The Brewmaster’s Castle
The Victorian mansion known as The Brewmaster’s Castle will not join the District’s recent foreclosure listings. The Heurich House Museum, once home to Washington’s wealthiest citizen was at one point in a financial dilemma.
In 2006 the museum had till March to pay off the interest on a 5.5 million dollar loan to keep the building open.
At the time, the museum once home to the Historical Society of Washington D.C., was fundraising to pay the $250,000 needed for the mortgage.
One of the District’s most historic homes would have been sold and converted into private property if not for the efforts of concerned citizens and Heurich’s grandchildren.
City historian Walter Albano says local citizens really stepped up to rescue a piece of Washington’s history. Although, the mansion is not debt free it’s no longer in immediate danger of closing.
Located in Dupont Circle, the lavish 31-room family home belonged to German immigrant and philanthropist Christian Heurich. Heurich a successful business man owned a local brewery, and was the second largest landowner in the District after the federal government.
Built during 1892-1894 the Heurich mansion was the city’s first fireproof home, made out of reinforced steel and poured concrete. Designed to resemble a German Bavarian castle, the three-story mansion has much of the interior design and original furniture from when the Heurich’s lived there.
The rooms on display have interior elements such as: Victorian furniture, hand crafted wooden fireplaces, gold leaf decorations, and German proverbs painted on the walls.
Also the mansion was one of the first homes to incorporate the most modern day technology including: full indoor plumbing, a central vacuum system, elevator, venting skylight, hot water, and heating system.
In 1965, Heurich’s widow donated the family home to the Historical Society of Washington D.C. Being one of the most intact late Victorian homes in the country, the Heurich mansion was designated as a Category II Landmark on the National Register of Historic Places.
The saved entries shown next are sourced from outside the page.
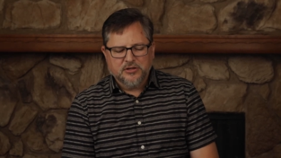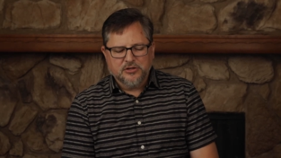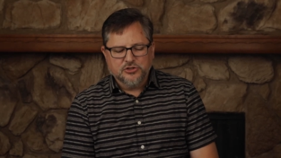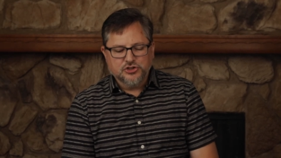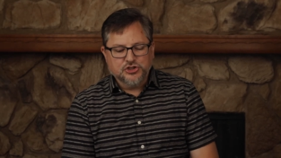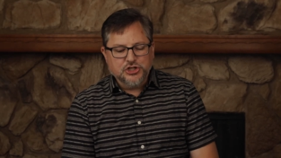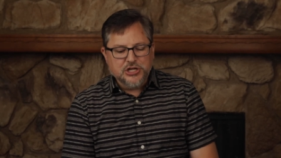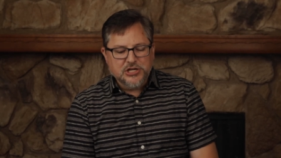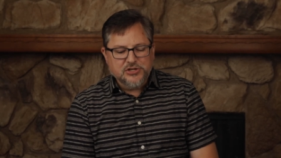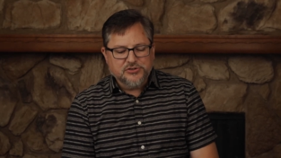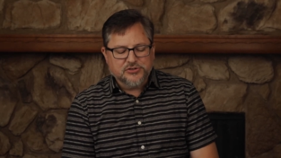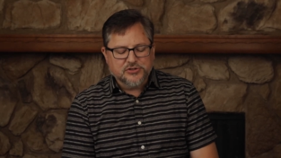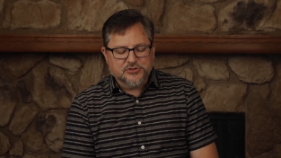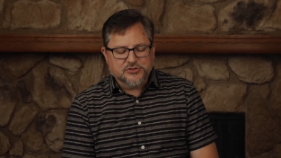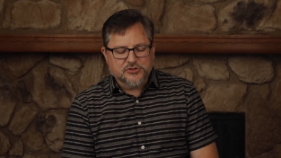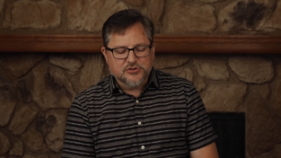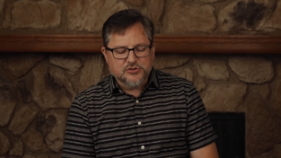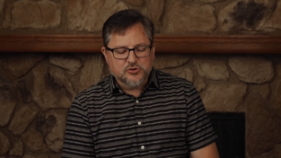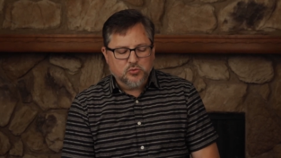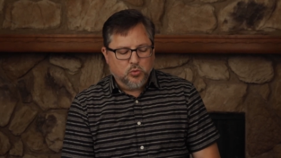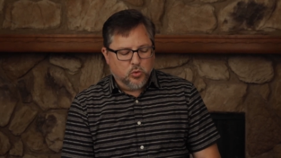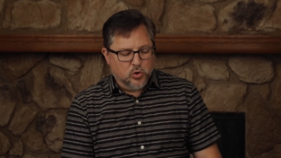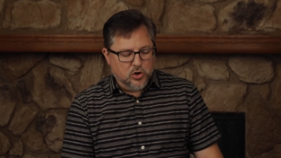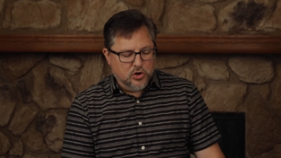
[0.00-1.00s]

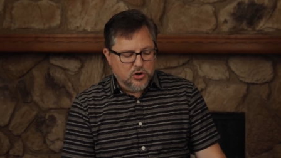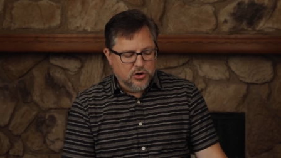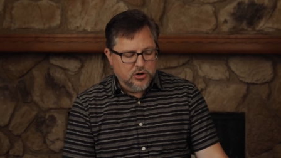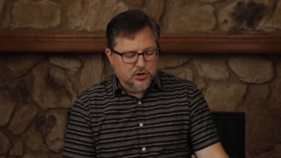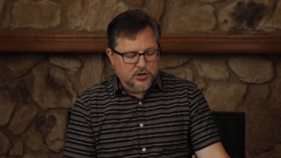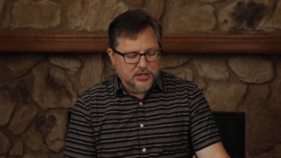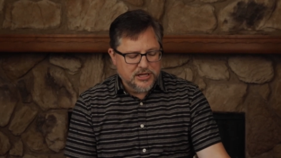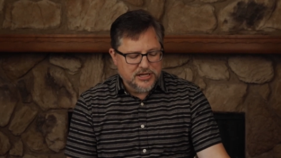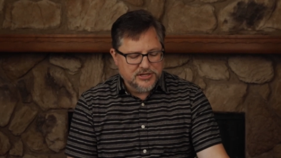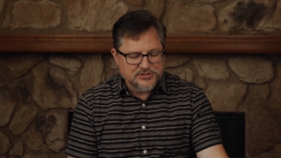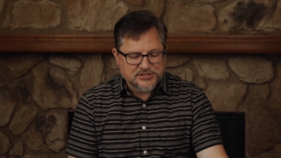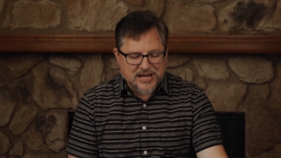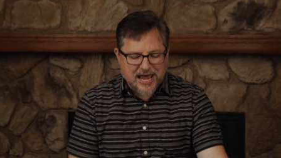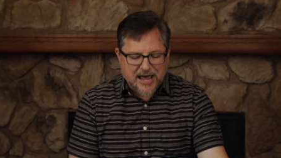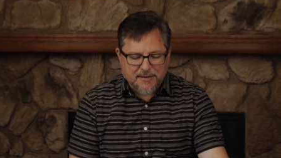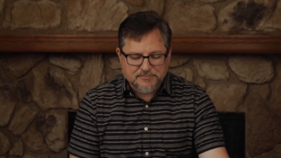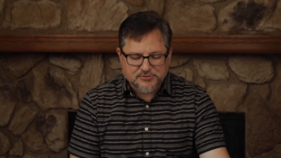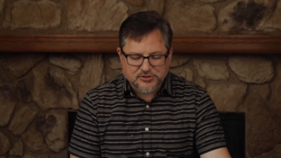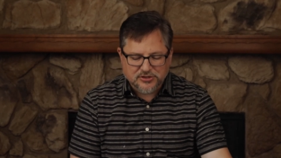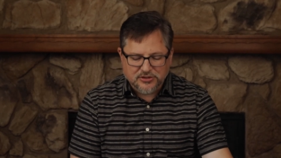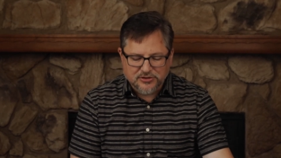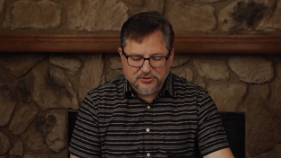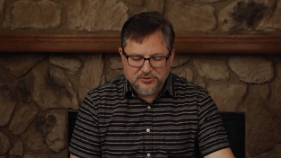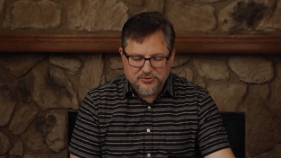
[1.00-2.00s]
Jesus' word is
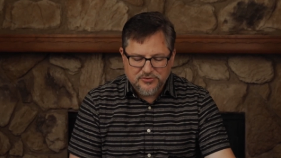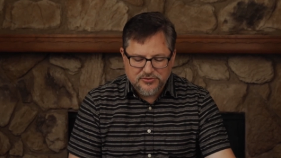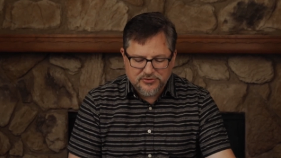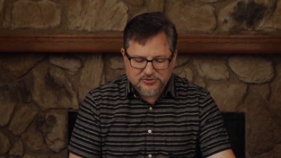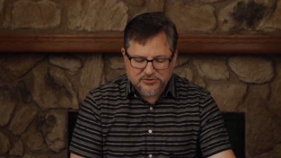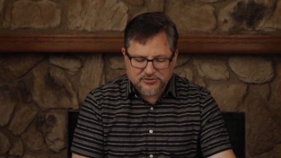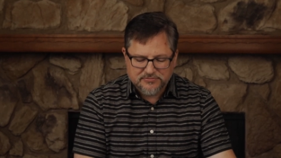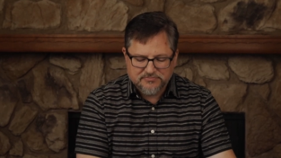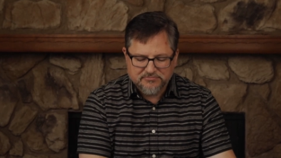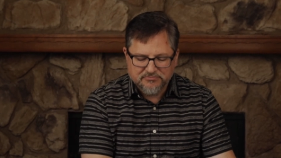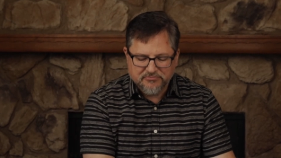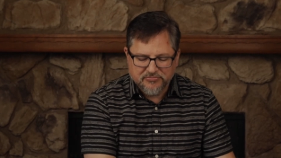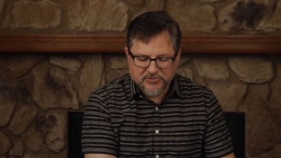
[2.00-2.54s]
absolute.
The Heurich House Foundation now operates the mansion.
“It’s still a very young museum and young foundation. There’s still a lot of work to be done to get established, and operating as well as everyone likes it to be,” said Albano.
Director of the Museum Scott Nelson says the foundation hopes to get more restoration and preservation done to the remaining artifacts in the mansion.
Offered to the public are walk-in tours. They are available twice a day Wednesday through Saturday.
The Heurich House Foundation continues to educate the city and visitors to the nation’s capital about Christian Heurich.
Museum Director Scott Nelson said, “It’s very unusual for immigrants to be as successful as Mr. Heurich was in any city. In Washington to become so successful in an industry in a city based on un-political leanings….it’s a message to younger people that you can succeed.”